Ding Desun is a fictional character in Water Margin, one of the Four Great Classical Novels in Chinese literature. Nicknamed "Arrow-hit Tiger", he ranks 79th among the 108 Stars of Destiny and 43rd among the 72 Earthly Fiends.

Background
Ding Desun is nicknamed "Arrow-hit Tiger" as his face and body bear multiple scars. A good fighter, he uses a forked spear which he sometimes hurls to kill. Together with Gong Wang, he is a lieutenant of Zhang Qing, the garrison commandant of Dongchang (東昌府; in present-day Liaocheng, Shandong).

Joining Liangshan
With his deadly stone-flinging skill, Zhang Qing keeps at bay a force from Liangshan Marsh under Lu Junyi that has come to seize the grain stock of Dongchang. Song Jiang, who has just overrun Dongping prefecture, comes to reinforce Lu with his force. Zhang Qing further injures some of Liangshan's best warriors with his stones as they take turn to fight him on horseback or on foot. Ding Desun and Gong Wang stay in the wings preparing to capture any one whom Zhang fells.  

When Zhang Qing and Dong Ping grapple with each other on horseback, with their spears discarded, Ding Desun moves to intercept Lü Fang and Guo Sheng as they rush to Dong's help. Ding manages to hold his own against the two. But Yan Qing fires an arrow hitting his horse in the leg, causing it to throw off its rider, who is then captured. Ding and Gong Wang, who is also taken, beaten by Lin Chong and Hua Rong , are sent in captivity back to Liangshan. After Zhang Qing is captured and won over by Liangshan, Ding and Gong also join Liangshan.

Campaigns and death
Ding Desun is appointed as one of the leaders of the Liangshan infantry after the 108 Stars of Destiny came together in what is called the Grand Assembly. He participates in the campaigns against the Liao invaders and rebel forces in Song territory following amnesty from Emperor Huizong for Liangshan.

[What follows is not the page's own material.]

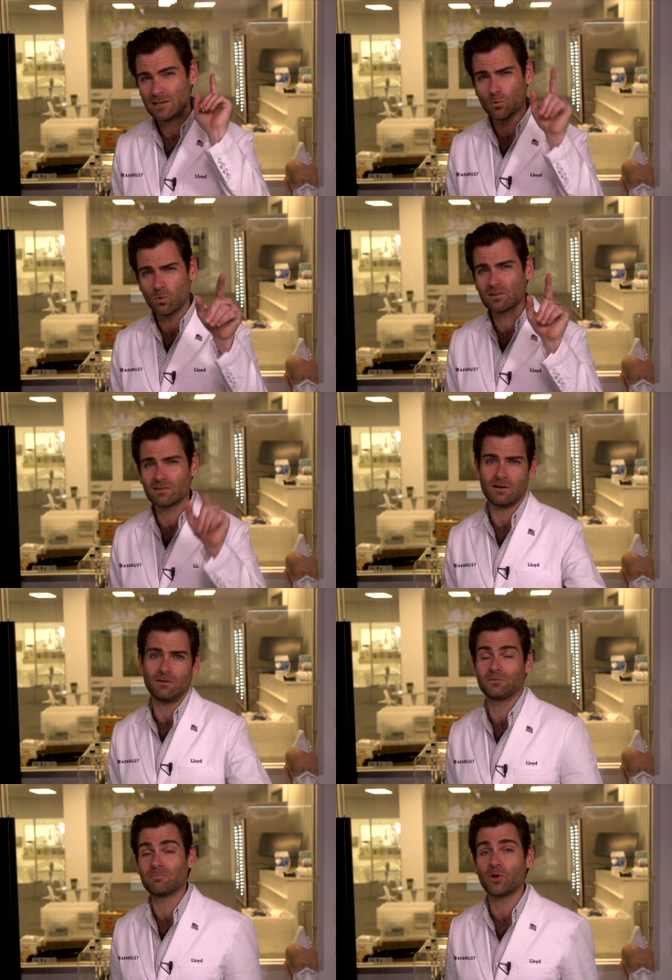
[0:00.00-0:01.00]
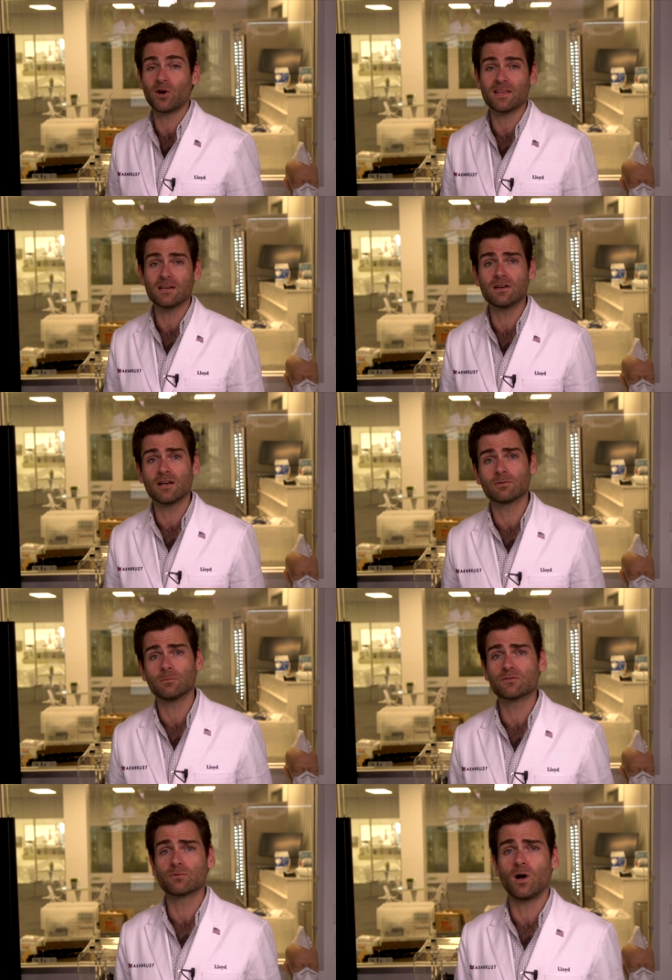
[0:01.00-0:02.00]
yourself. All right, thank you guys so
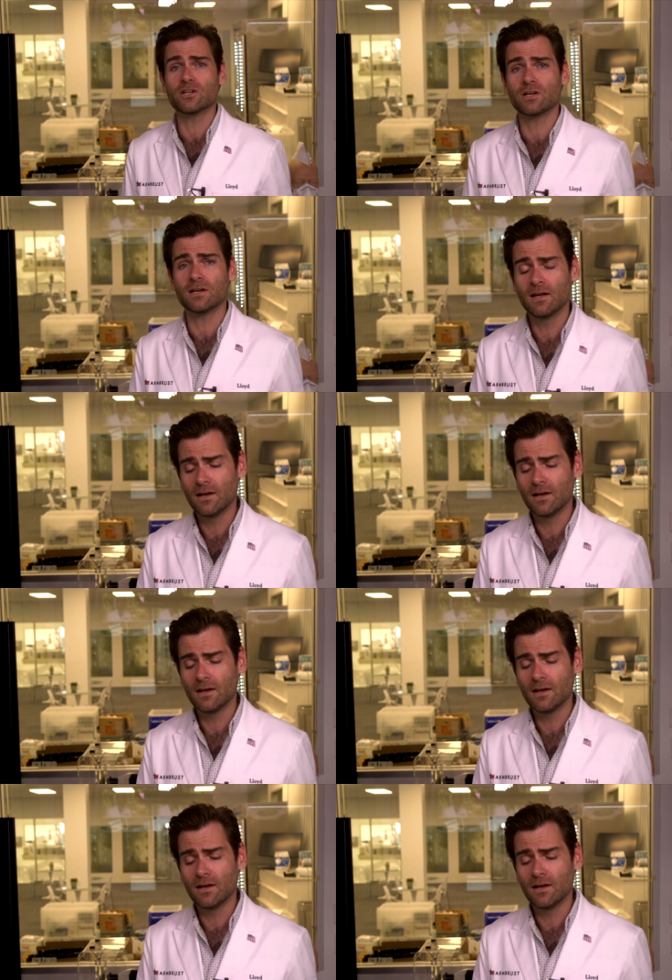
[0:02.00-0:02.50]
much for watching.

In the first attack on Shezhou in the campaign against Fang La, Lu Junyi is defeated and orders his men to withdraw some distance from the city. Zhu Wu suggests setting up an ambush as the enemy would launch a sneak attack. The enemy comes and is routed. But in pursuing them, Ding Desun is bitten by a poisonous snake in a bush and dies.